An LPA is a legal document that lets you appoint someone you trust as an ‘attorney’ to make decisions on your behalf.
It can be drawn up at any time while you have mental capacity, the LPA must be registered with the court before it can be used regardless of the donor’s mental capacity. In order for the document to be registered, it will need to be accompanied by a certificate confirming that the donor understands the effect of the LPA and that there is no fraud or undue pressure on the donor.  Riverglen Financial Associates recommend that you seek legal guidance in establishing a Power of Attorney

A registered LPA can be used at any time, whether you have the mental ability to act for yourself or not. A donor can revoke their LPA at any time provided they have the mental capacity to do so.

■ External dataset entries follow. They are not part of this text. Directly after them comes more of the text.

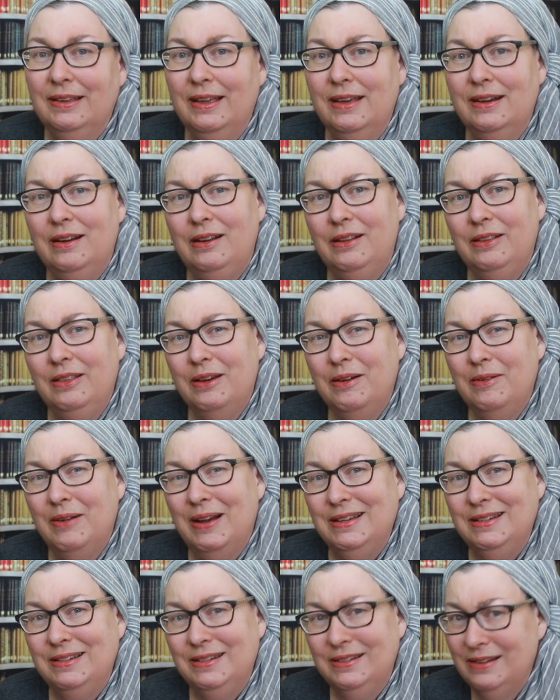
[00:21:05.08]
And although
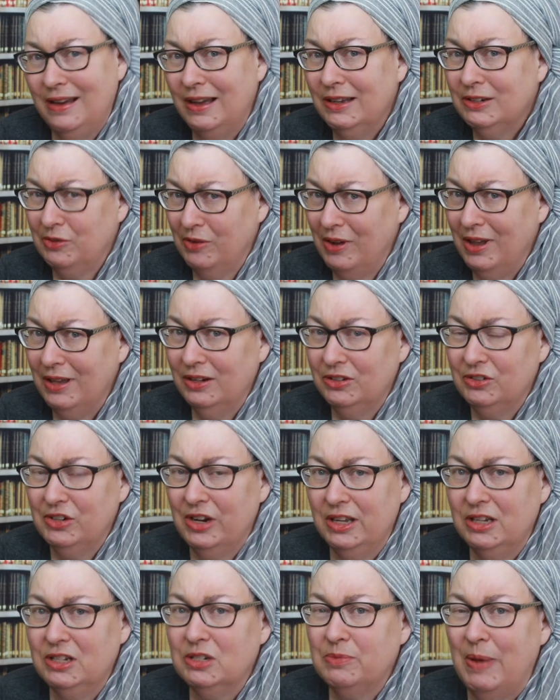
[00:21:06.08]
I did not try to
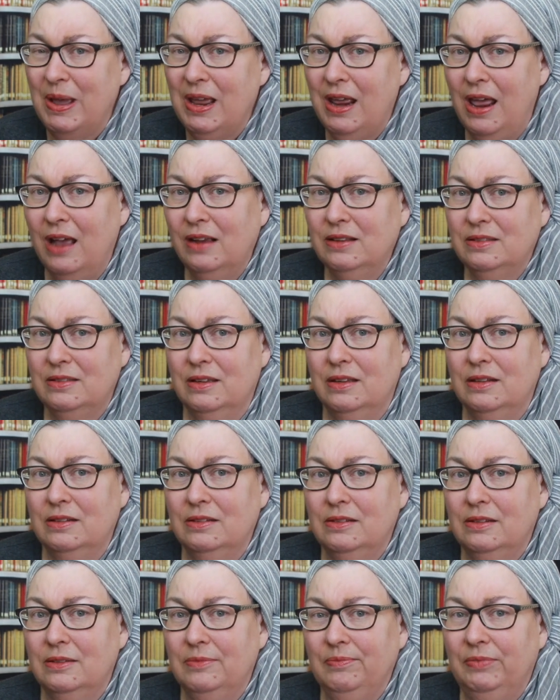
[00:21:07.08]
change my
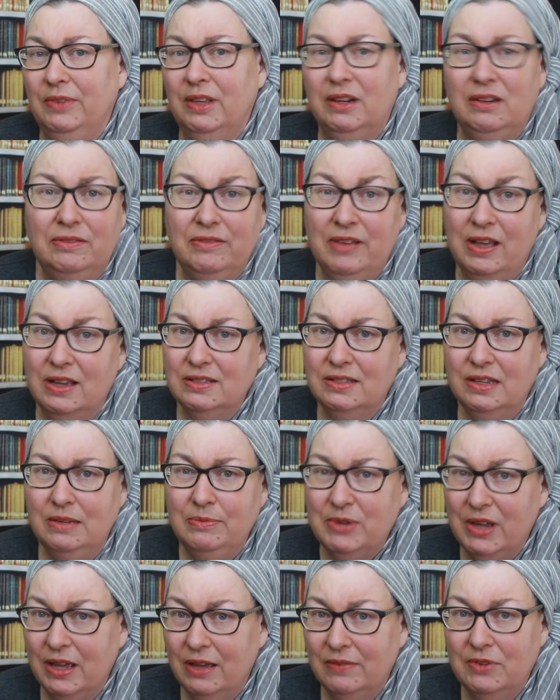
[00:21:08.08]
accent, and in fact
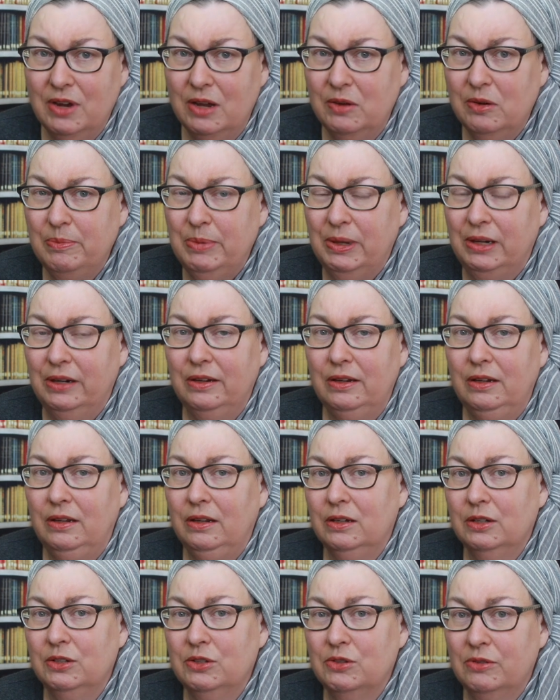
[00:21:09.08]
seem to have no ability
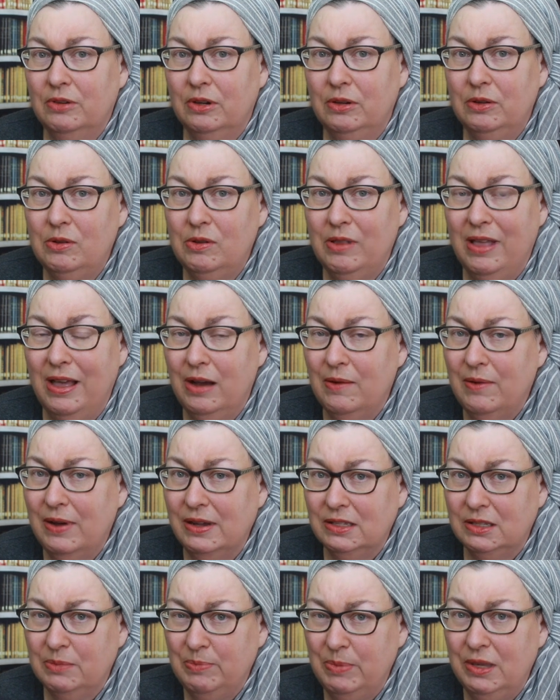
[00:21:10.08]
to control how I
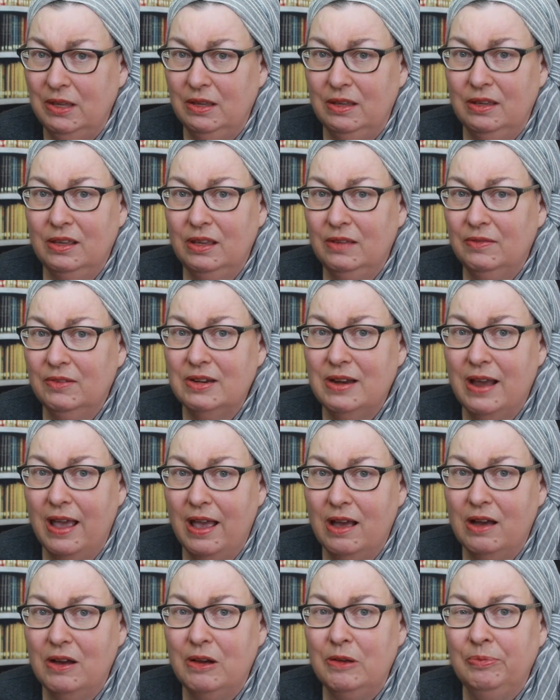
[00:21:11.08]
speak even
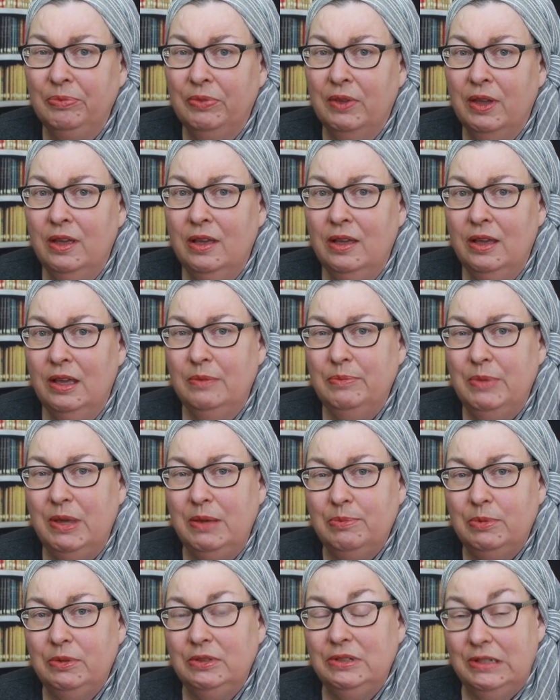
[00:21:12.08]
now,
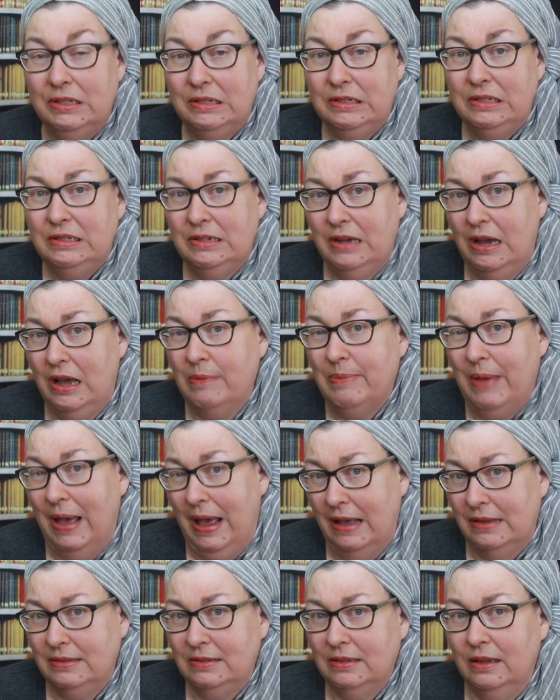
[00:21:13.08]
people did stop
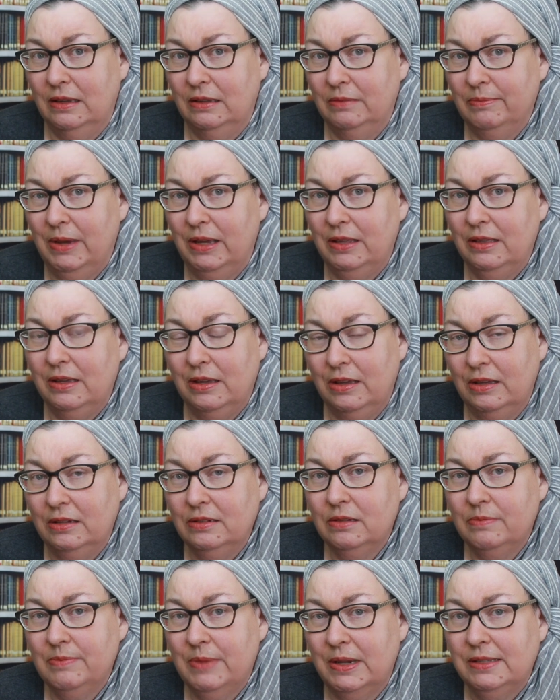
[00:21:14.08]
asking by the
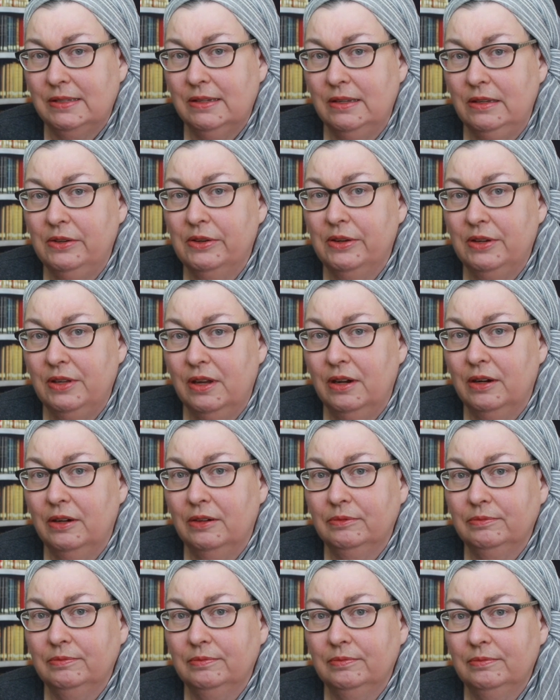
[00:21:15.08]
end of my senior year.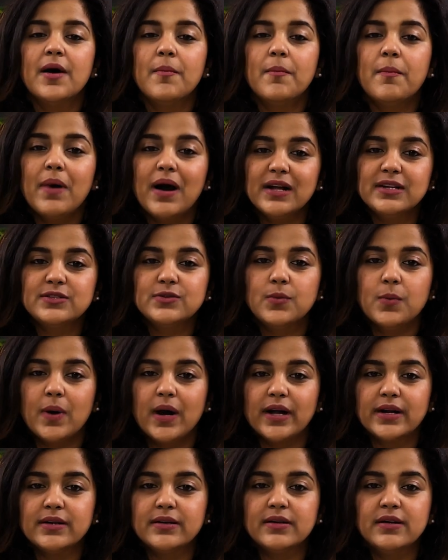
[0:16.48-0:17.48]
Part
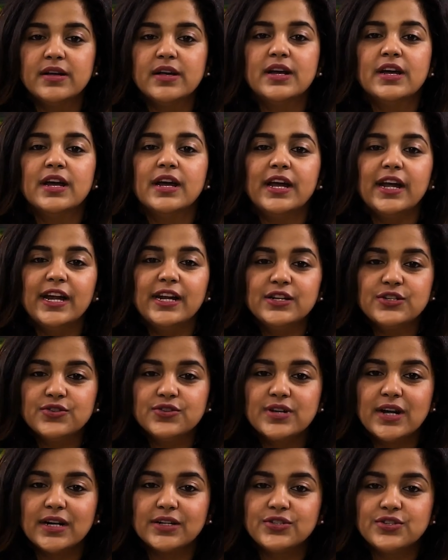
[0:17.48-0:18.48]
1,
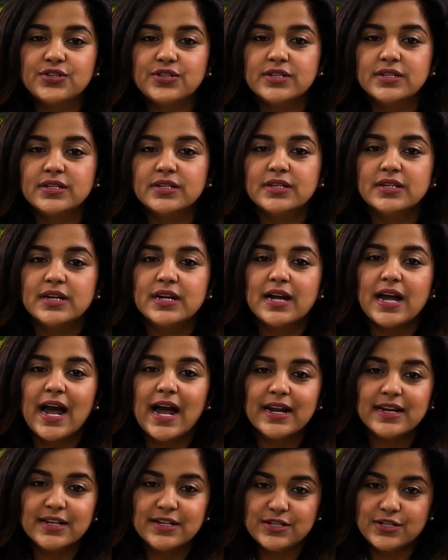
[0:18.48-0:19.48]
Introduction
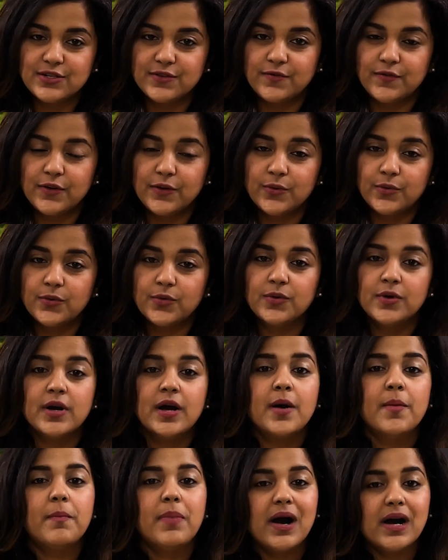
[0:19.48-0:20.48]
and Interview,
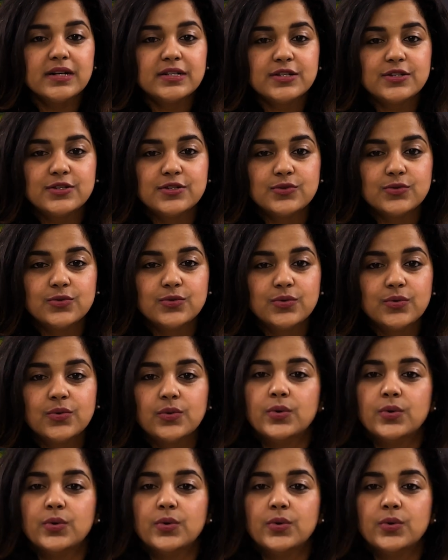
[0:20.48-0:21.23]
Part 2,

You can create two types of LPA:
• Property and Affairs LPA
• Personal Welfare LPA

Property and Affairs LPA

A Property and Affairs LPA allows you to choose someone to make decisions about how to spend your money and the way your property and affairs are managed.

Personal Welfare LPA

A Personal Welfare LPA allows you to choose someone to make decisions about your healthcare and welfare. This includes decisions to refuse or consent to treatment on your behalf and deciding where you live. These decisions can only be taken on your behalf when the LPA is registered and you lack the capacity to make the decisions yourself.